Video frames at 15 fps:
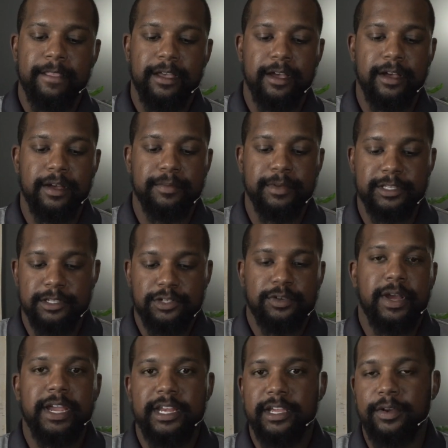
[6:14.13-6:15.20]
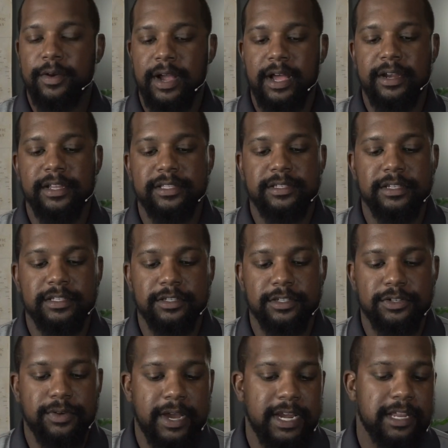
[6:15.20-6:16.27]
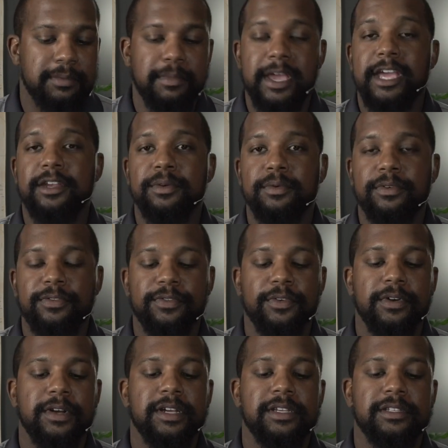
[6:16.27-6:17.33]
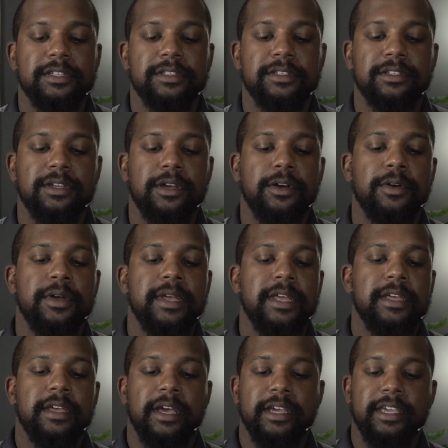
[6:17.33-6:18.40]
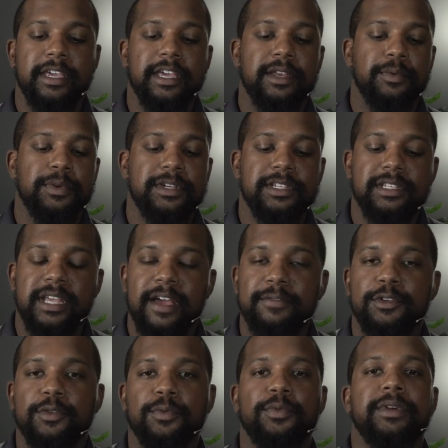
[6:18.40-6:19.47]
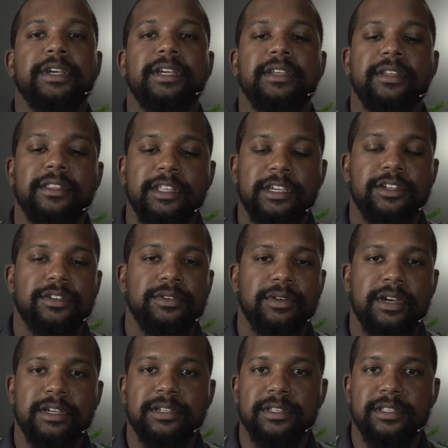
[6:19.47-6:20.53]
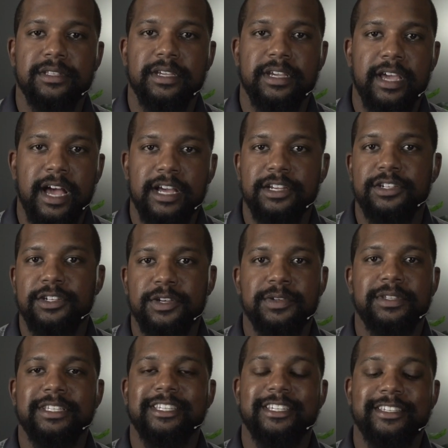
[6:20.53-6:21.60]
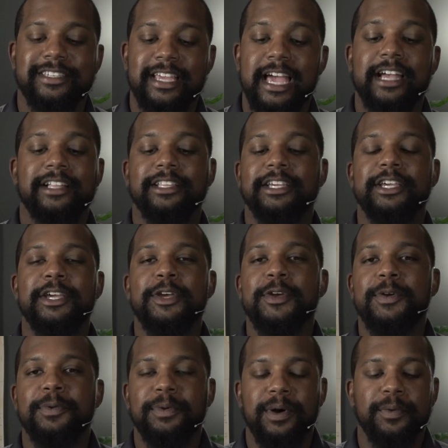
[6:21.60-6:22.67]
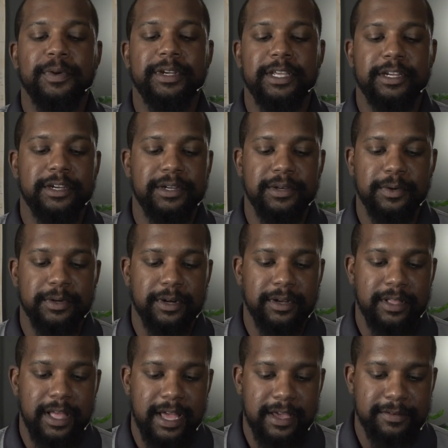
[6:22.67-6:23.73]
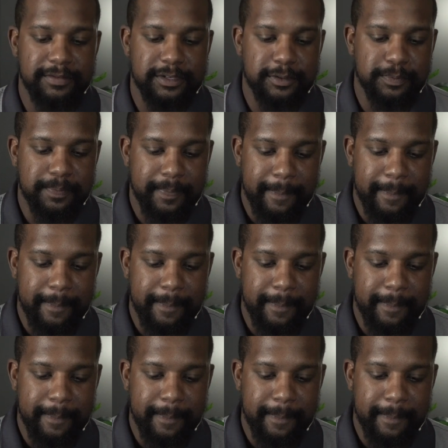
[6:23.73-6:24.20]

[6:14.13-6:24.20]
um, it's a training ground. It's it's a training manual for us. And so again, we just have to read the instructions and God shows us exactly what we need to do in our lives.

- **What the exercise asks**: Exclude the images, then output the data above word for word.

- **Output for this task**:
Video frames at 15 fps:
[6:14.13-6:15.20]
[6:15.20-6:16.27]
[6:16.27-6:17.33]
[6:17.33-6:18.40]
[6:18.40-6:19.47]
[6:19.47-6:20.53]
[6:20.53-6:21.60]
[6:21.60-6:22.67]
[6:22.67-6:23.73]
[6:23.73-6:24.20]

[6:14.13-6:24.20]
um, it's a training ground. It's it's a training manual for us. And so again, we just have to read the instructions and God shows us exactly what we need to do in our lives.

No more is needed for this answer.